Cloth diapers, diaper services, and disposable diapers are debatable and a matter of preference, convenience, time, and cost. Home washed cloth diapers and commercial laundered diapers have significant differences (Farrington, 1992). Home laundering of cloth diapers will vary. Soaking soiled diapers in washing soda (sodium carbonate), such as Arm and Hammer in cold water, will act as a laundry booster, assist in removing stains, and neutralize odors. Wash all diapers in detergent and bleach in hot water. The detergent is the cleansing agent and bleach will disinfect and whiten. Adding a laundry booster or vinegar to the wash cycle will eliminate odors, counteract ammonia, and rinse out residue. Rinse and double rinse in cold water to remove chemicals and residual detergent. Fabric softener may be added to keep the diapers soft and to prevent friction. If irritation persists, products will need to be changed. Plastic pants are occlusive and should be avoided. Diaper services will use very hot water to effectively destroy microorganisms, along with detergents, multiple rinses, and sterilization techniques (Farrington, 1992; Spraker, 2000). When selecting a disposable diaper, consider type, size, and cost. There are many varieties and sizes available. Super absorbent disposable diapers contain an absorbent gelling material (AGM) that wicks away moisture. Studies suggest that these diapers are associated with less-severe diaper rashes (Farrington, 1992; Wong, 1992). Trial and error techniques may be required, and several types or different diaper brands may need to be tested before the appropriate one is found best for the child.
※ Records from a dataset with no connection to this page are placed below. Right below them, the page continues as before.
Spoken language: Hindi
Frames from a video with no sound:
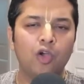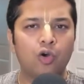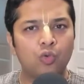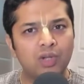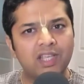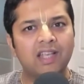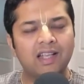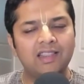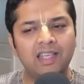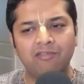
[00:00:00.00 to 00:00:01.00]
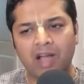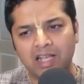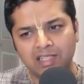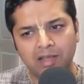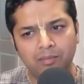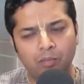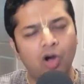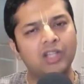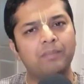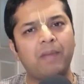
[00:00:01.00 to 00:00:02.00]
और उनकी गद्दी वहाँ से
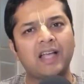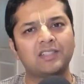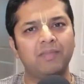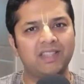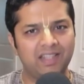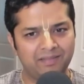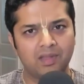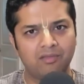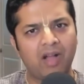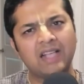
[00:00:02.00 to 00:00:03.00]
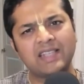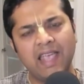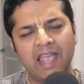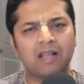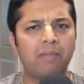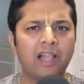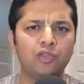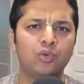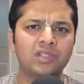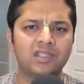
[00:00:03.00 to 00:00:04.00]
बहुत पास में थी वहाँ से एक माइल
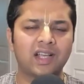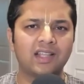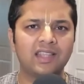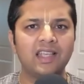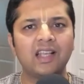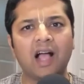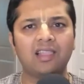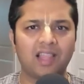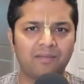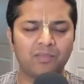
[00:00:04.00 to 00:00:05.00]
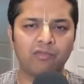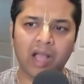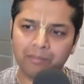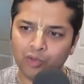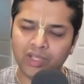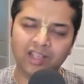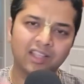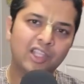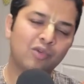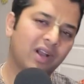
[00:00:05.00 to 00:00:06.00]
दूर जगह थी गालता वहाँ पे उनकी
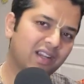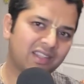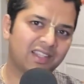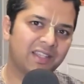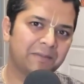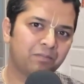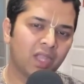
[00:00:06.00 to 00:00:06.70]
गद्दी हुआ करती थीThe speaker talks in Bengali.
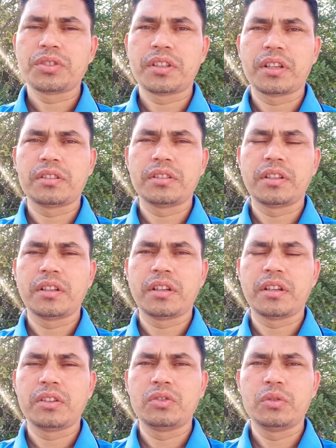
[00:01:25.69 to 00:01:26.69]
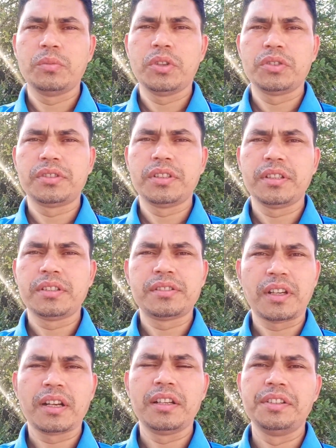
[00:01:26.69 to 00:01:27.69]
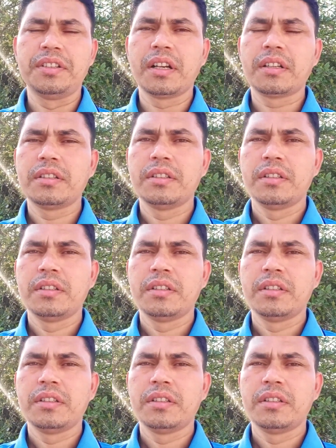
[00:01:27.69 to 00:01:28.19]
সেটাতে ঢুকবে হচ্ছে চার লিটার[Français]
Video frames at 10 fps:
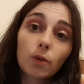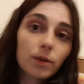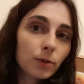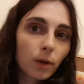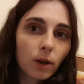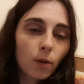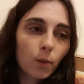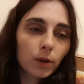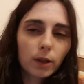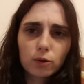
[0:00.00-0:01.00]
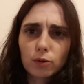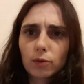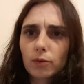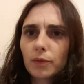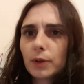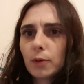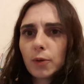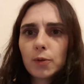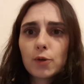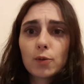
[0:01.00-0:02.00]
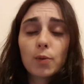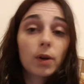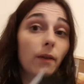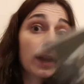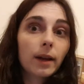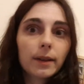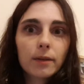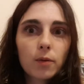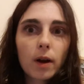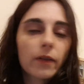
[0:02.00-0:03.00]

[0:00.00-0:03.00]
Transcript: en lisant un commentaire sur une vidéo YouTube qui n'avait rien à voir.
Water alone of "baby wipes" containing a non-soap cleanser may be used (Spraker, 2000). However, after stooling, cleanse the skin with soap and water, par dry, and apply a clean diaper. Diaper creams or ointments may be applied as prophylaxis, especially at night. Creams may be water in oil (greasy) of oil in water (non-greasy) emulsions. Creams or ointments may contain ingredients such as humectants, protectants, vitamins, antibacterial/antifungal components, antiflammatory ingredients and other properties to moisturize, protect, and to ease discomfort (see Table 1) (Henry Nix, 2000; Hess Thomas, 2000; Orchard & Western, 2001; Zatz, 2001). There are several over-the-counter products available. Pharmacists may assist the family with brand name ointments or creams and comparable alternative products.


Treatment of a diaper rash will depend on the severity and etiology of the rash. Always obtain a history and attempt to eliminate the cause. Ask when the rash erupted, what treatments were initiated, and if the rash improved. A description of the DR must be documented along with assessment, reevaluation, and the outcome. When documenting and describing the rash, state what you see. Ask questions like where is the rash? Is the irritation on the trunk, thighs, and/or the scrotum? What pattern does it follow? What does it look like? Is it red, pink, wet of dry, and weepy with macules of papules, and satellite lesions as with a candida infection? Always check the infant's mouth for thrush if a candidal infection exists. Baby's hands may roam from the diaper area to their mouths. If thrush is found, most cases are effectively treated with oral nystatin suspension. Recurring candidiasis may result from maternal mastitis in breast-fed infants, maternal vaginitis in the newborn, and contaminated pacifiers and bottle nipples. Good hygiene and hand washing before and after feeds and after diaper changes will prevent reinfecting the mother and baby. To sanitize pacifiers and nipples, boil for 10 minutes. Fungal infections may also spread to other skin surfaces such as lips, face, and hands, as well as passed on to caretakers. Gloves should be worn when applying creams or ointments on infected areas, along with good hand-washing techniques as per infection control.

If a mild, irritant, noninfected dermatitis is found, a cream may be all that is needed. A cream containing zinc oxide will be appropriate. Zinc oxide is a skin protectant and soothing. The amount of zinc oxide is usually less in a cream than in an ointment. As with any patient with any condition, tailor the care to meet the individual child's needs. For example, if it is necessary for the child to continue antibiotic therapy and this is the cause of the rash, opt for an ointment. An ointment is a thicker barrier with petrolatum and offers more protection. These may be purchased over the counter and will have other ingredients included.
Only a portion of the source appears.